Cari Blog Ini

Jumat, 12 Desember 2014

Tentang BERBICARA DAN BERFATWA TANPA ILMU

Rasulullah shallallahu alaihi wasallam mengabarkan:
ﺇِﻥَّ ﺍﻟﻠﻪَ ﻟَﺎ ﻳَﻘْﺒِﺾُ ﺍﻟْﻌِﻠْﻢَ ﺍﻧْﺘِﺰَﺍﻋًﺎ ﻳَﻨْﺘَﺰِﻋُﻪُ ﻣِﻦَ ﺍﻟْﻌِﺒَﺎﺩِ ﻭَﻟَﻜِﻦْ ﻳَﻘْﺒِﺾُ ﺍﻟْﻌِﻠْﻢَ ﺑِﻘَﺒْﺾِ ﺍﻟْﻌُﻠَﻤَﺎﺀِ ﺣَﺘَّﻰ ﺇِﺫَﺍ ﻟَﻢْ ﻳُﺒْﻖِ ﻋَﺎﻟِﻤًﺎ ﺍﺗَّﺨَﺬَ ﺍﻟﻨَّﺎﺱُ ﺭُﺀُﻭﺳًﺎ ﺟُﻬَّﺎﻟًﺎ ﻓَﺴُﺌِﻠُﻮﺍ ﻓَﺄَﻓْﺘَﻮْﺍ ﺑِﻐَﻴْﺮِ ﻋِﻠْﻢٍﻓَﻀَﻠُّﻮﺍ ﻭَﺃَﺿَﻠُّﻮﺍ
“Sungguh, Allah tidak mencabut ilmu dari manusia dengan sekali ambil dari para hamba-Nya. Akan tetapi, Dia mencabut ilmu dengan mewafatkan para ulama. Ketika Dia tidak menyisakan lagi seorang alim pun di bumi, manusia mengambil orang-orang bodoh sebagai pemimpin. Mereka lalu ditanya dan memberi fatwa tanpa ilmu. Mereka pun sesat dan menyesatkan.” (HR. al-Bukhari dan Muslim dari Abdullah bin ‘Amr bin al-’Ash radhiallahu anhuma)

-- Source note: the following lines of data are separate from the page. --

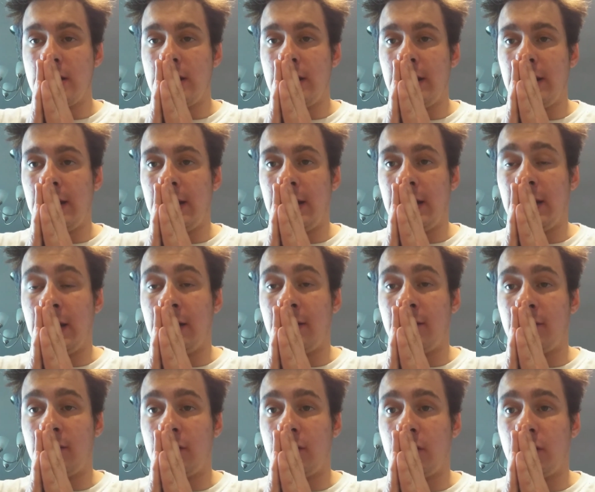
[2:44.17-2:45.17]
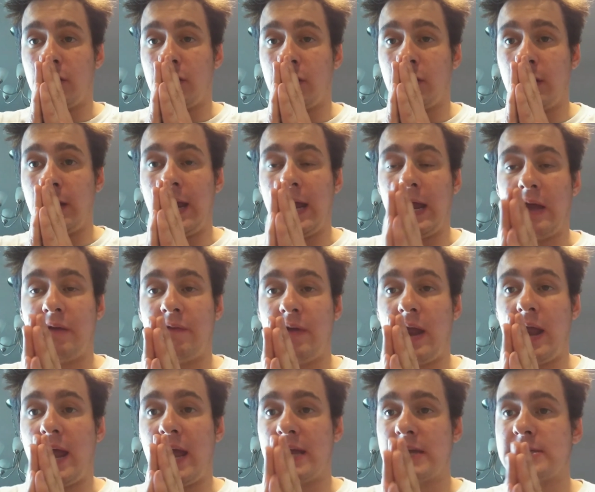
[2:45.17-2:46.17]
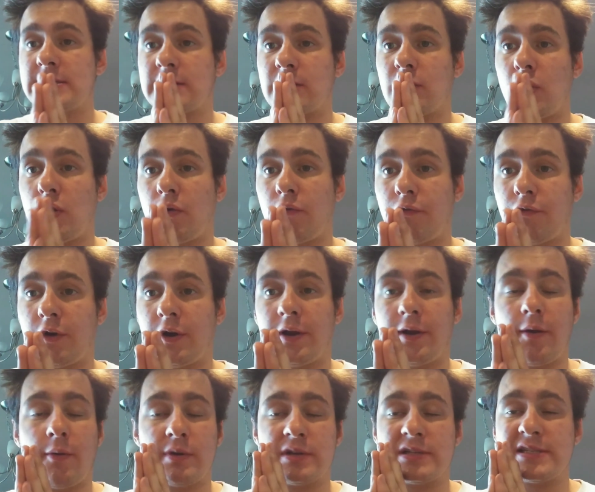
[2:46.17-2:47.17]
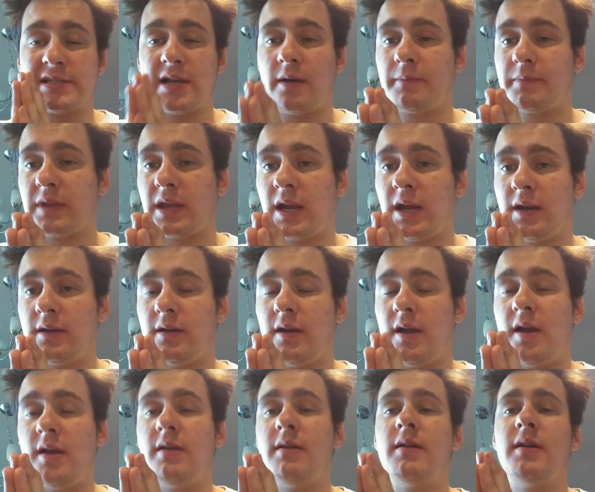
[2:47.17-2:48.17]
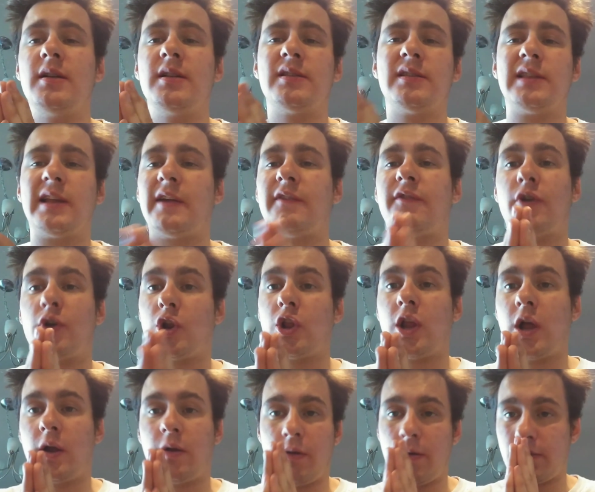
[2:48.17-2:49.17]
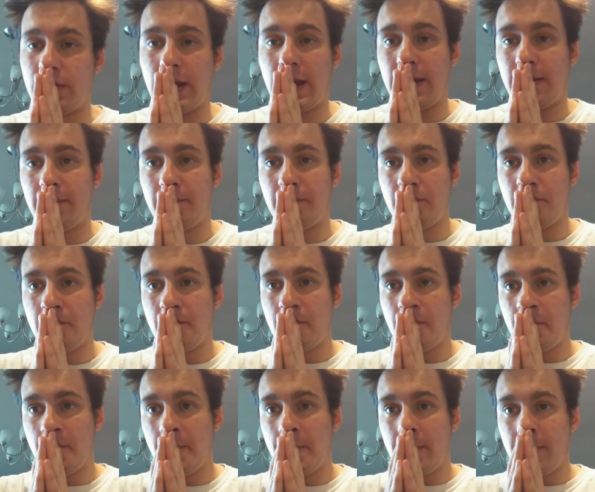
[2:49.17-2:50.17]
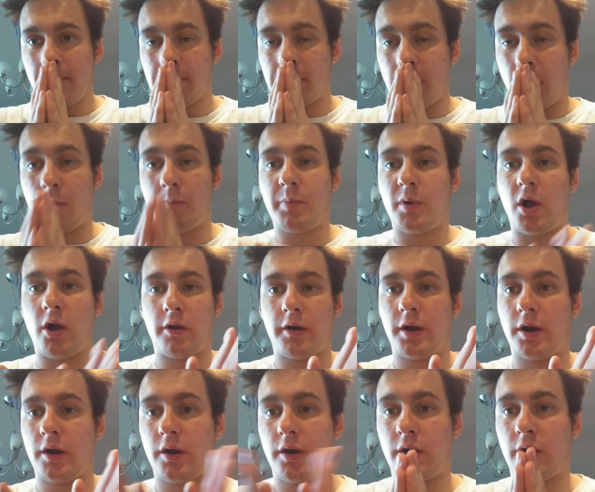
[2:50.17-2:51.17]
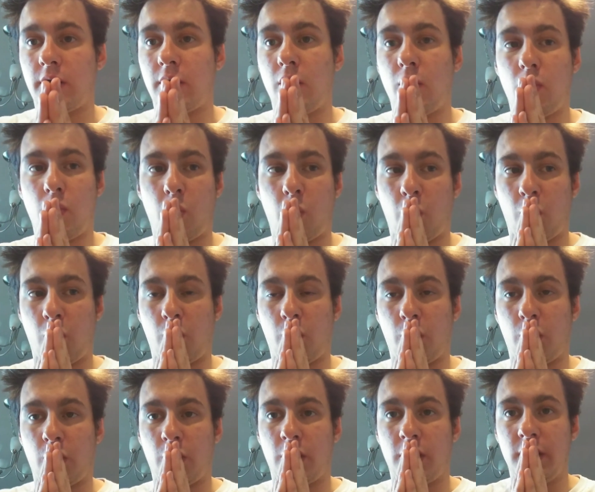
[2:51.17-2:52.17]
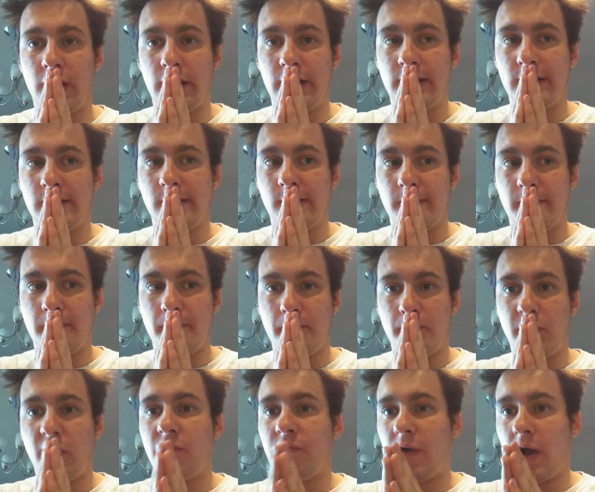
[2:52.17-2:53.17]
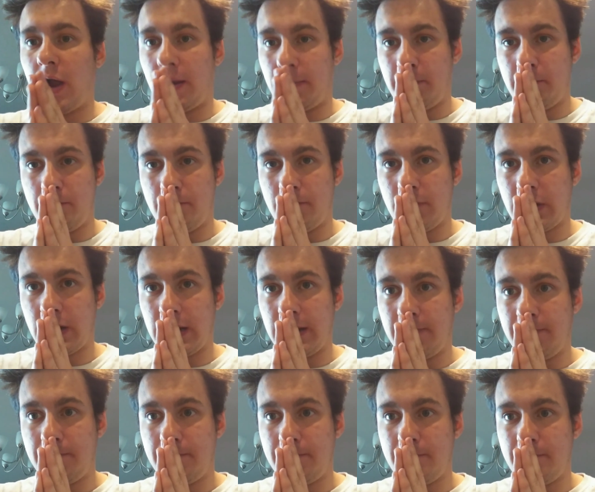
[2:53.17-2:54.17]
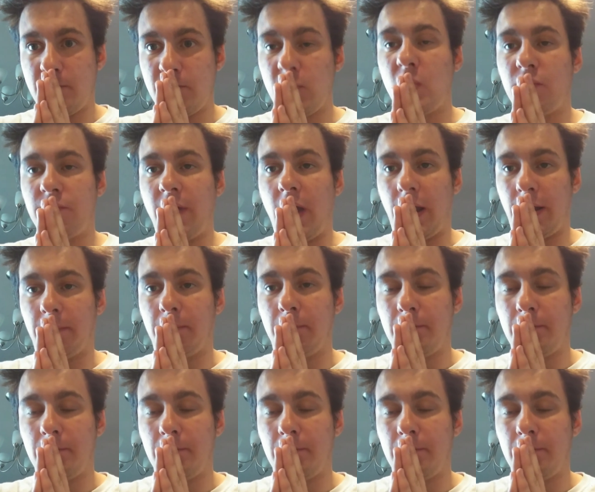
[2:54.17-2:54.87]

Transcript: and you have an ex-girlfriend or something, leave her alone, okay? Don't bother her or move on, okay? Move on.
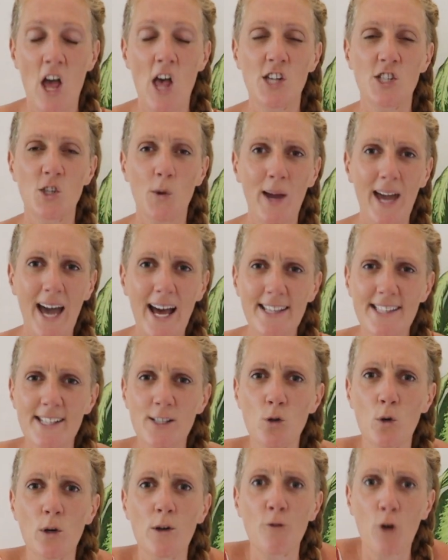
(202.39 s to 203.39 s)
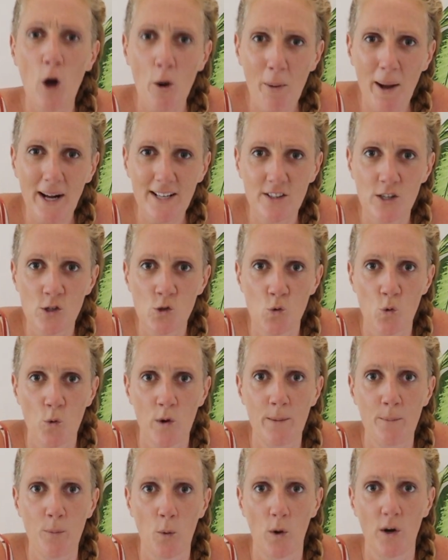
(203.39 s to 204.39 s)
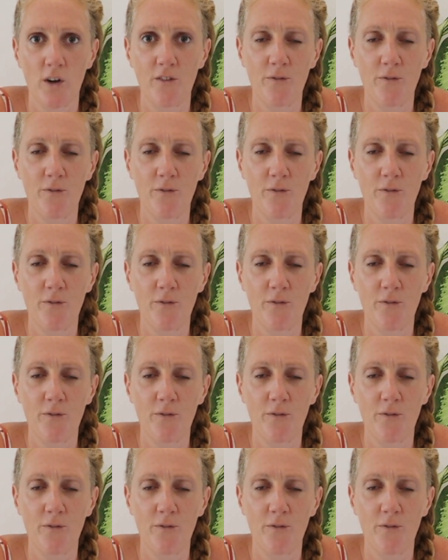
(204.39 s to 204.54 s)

So I had to sort of go back to the drawing board,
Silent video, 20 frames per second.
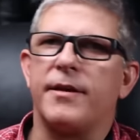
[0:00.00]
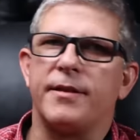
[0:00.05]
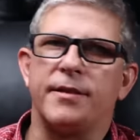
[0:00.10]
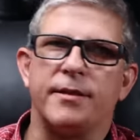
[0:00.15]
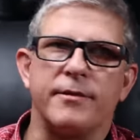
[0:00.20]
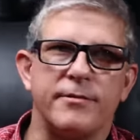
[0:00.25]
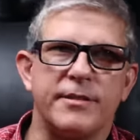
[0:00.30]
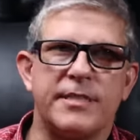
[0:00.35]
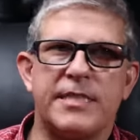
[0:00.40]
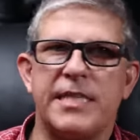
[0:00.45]
and
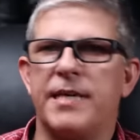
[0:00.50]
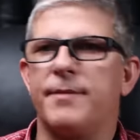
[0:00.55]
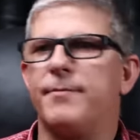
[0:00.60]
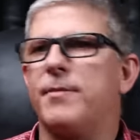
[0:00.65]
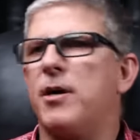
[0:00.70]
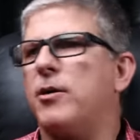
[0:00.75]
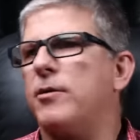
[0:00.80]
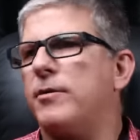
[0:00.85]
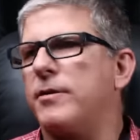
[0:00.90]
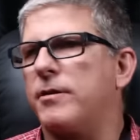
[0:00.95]
they'll
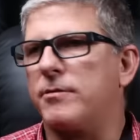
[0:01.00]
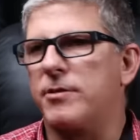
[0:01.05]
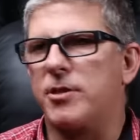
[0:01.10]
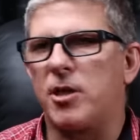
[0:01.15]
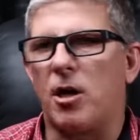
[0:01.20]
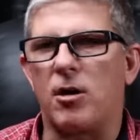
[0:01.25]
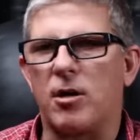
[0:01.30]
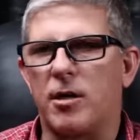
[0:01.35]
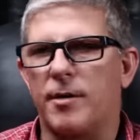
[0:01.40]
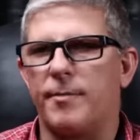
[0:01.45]
demo and they'll
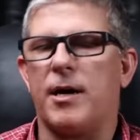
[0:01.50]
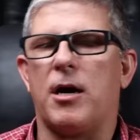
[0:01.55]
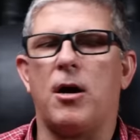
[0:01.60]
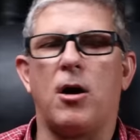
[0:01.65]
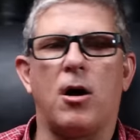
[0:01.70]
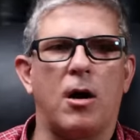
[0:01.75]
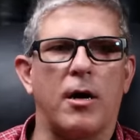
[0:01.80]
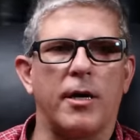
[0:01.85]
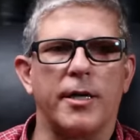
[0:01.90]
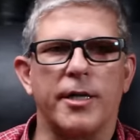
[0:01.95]
talk
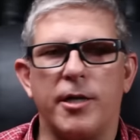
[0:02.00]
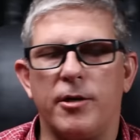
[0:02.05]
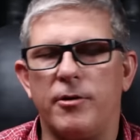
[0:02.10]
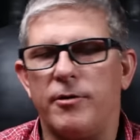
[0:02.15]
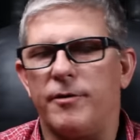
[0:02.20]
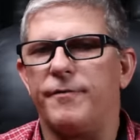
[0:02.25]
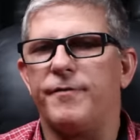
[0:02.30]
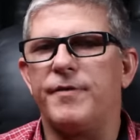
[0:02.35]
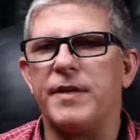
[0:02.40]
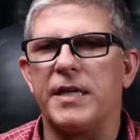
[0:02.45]
about audio
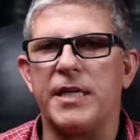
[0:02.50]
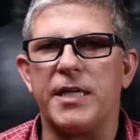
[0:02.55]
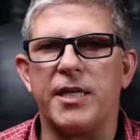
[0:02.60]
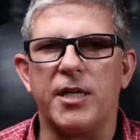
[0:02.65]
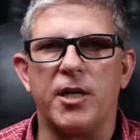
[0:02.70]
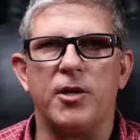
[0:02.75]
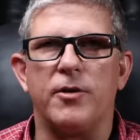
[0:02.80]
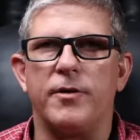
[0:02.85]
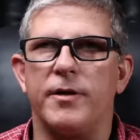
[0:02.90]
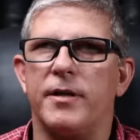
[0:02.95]
and
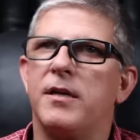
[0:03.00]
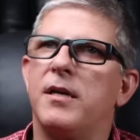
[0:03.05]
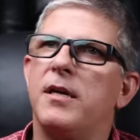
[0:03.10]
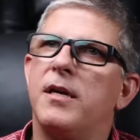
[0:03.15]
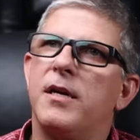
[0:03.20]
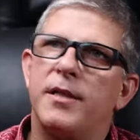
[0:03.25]
video, and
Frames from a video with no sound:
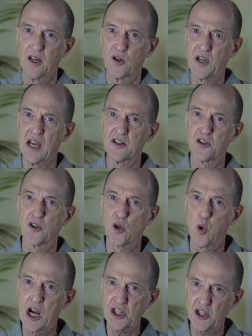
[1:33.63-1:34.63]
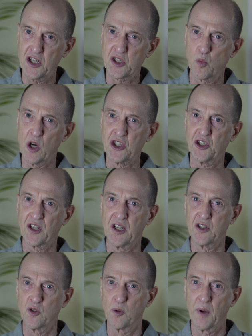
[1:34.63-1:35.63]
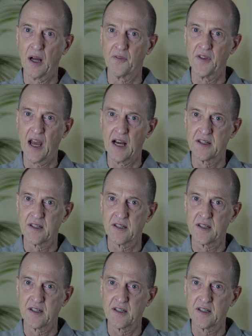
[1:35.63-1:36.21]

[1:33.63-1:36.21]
Okay, so the question is what you can do about that.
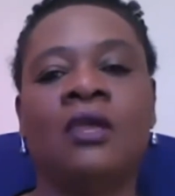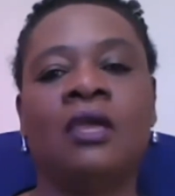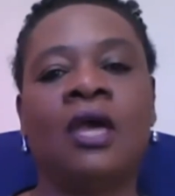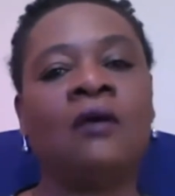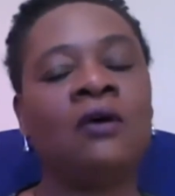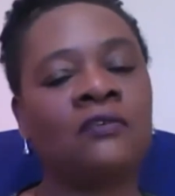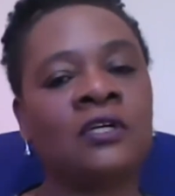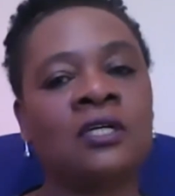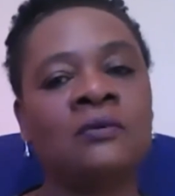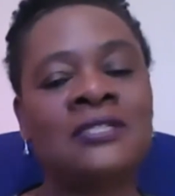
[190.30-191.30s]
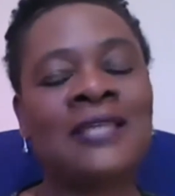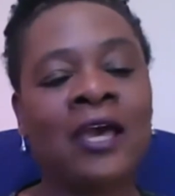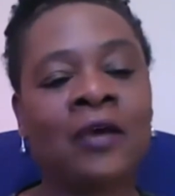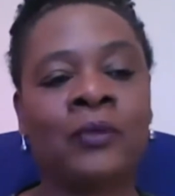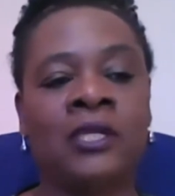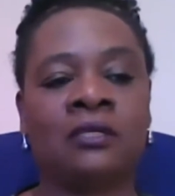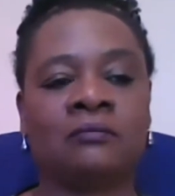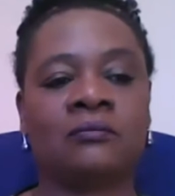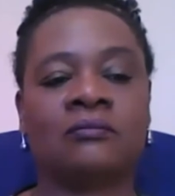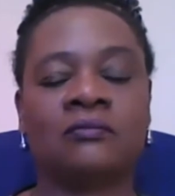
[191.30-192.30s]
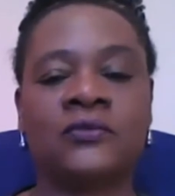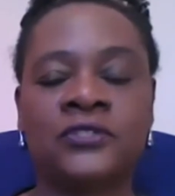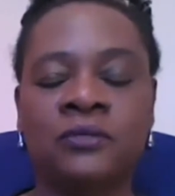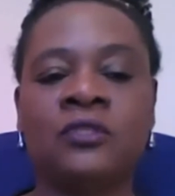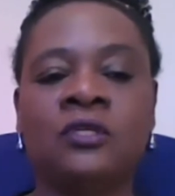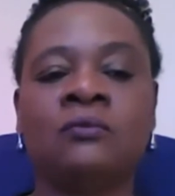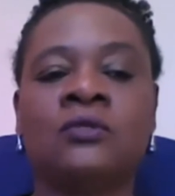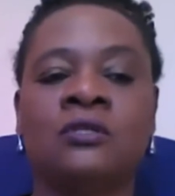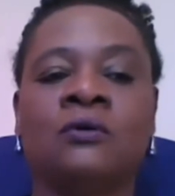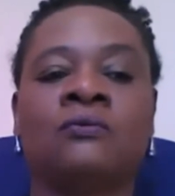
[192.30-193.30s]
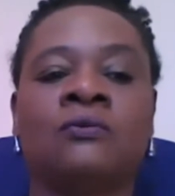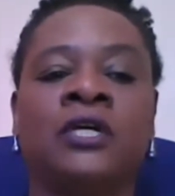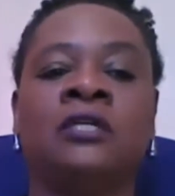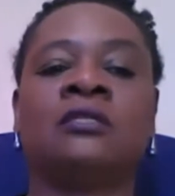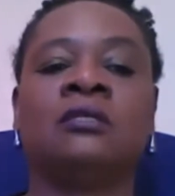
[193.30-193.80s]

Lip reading: However, I wasn't happy. Something was not right.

Beliau shallallahu alaihi wasallam juga mengatakan:
“Sesunggguhnya yang aku takutkan atas umatku adalah para pemimpin yang menyesatkan.” (Shahih, HR. At-Tirmidzi dan yang lain dari Tsauban radhiyallahu anhu, dishahihkan Asy-Syaikh Al-Albani dalam Silsilah Ash-Shahihah no. 1582)

Al-Manaawiy berkata di dalam kitab Faidhul Qadir:
وهــذا تحذير من ترئيس الجهلــة وأن الفتوى هي الرئاســة الحقيقية وذم من يقدم عليهـــا بلا علـــم
Dan ini peringatan dari menjadikan pimpinan seorang yang jahil dan bahwa fatwa adalah kepemimpinan sejati serta tercelanya seseorang yang maju berfatwa tanpa ilmu.

Di dalam ad-Duraarus Saniyyah fil Ajwibaatin Najdiyyah (16/ 151):
ومن أعظــم الجــرائم: الفتوى بغير علــم، فكم ضل بهـــا من ضل، وهلك بهـــا من هلك، ولا سيما إذا كانت الفتوى معلنة على رؤوس الأشهــاد، وممن قد يغتر به بعض الناس؛ فإن الخطر عظيم، والعواقب وخيمة. وعلى المفتي بغير علم مثل آثام من تبعــه
Termasuk di antara kejahatan terbesar: BERFATWA TANPA ILMU. Seberapa banyak orang tersesat dan binasa dengan sebabnya, terlebih apabila fatwa itu diumumkan di khalayak manusia dan muncul dari orang-orang yang membuat sebagian orang TEPERDAYA dengan kedudukannya. Maka bahayanya besar dan jelek akibatnya. Dan atas mufti yang berfatwa tanpa ilmu SEMISAL dosa orang yang mengikutinya.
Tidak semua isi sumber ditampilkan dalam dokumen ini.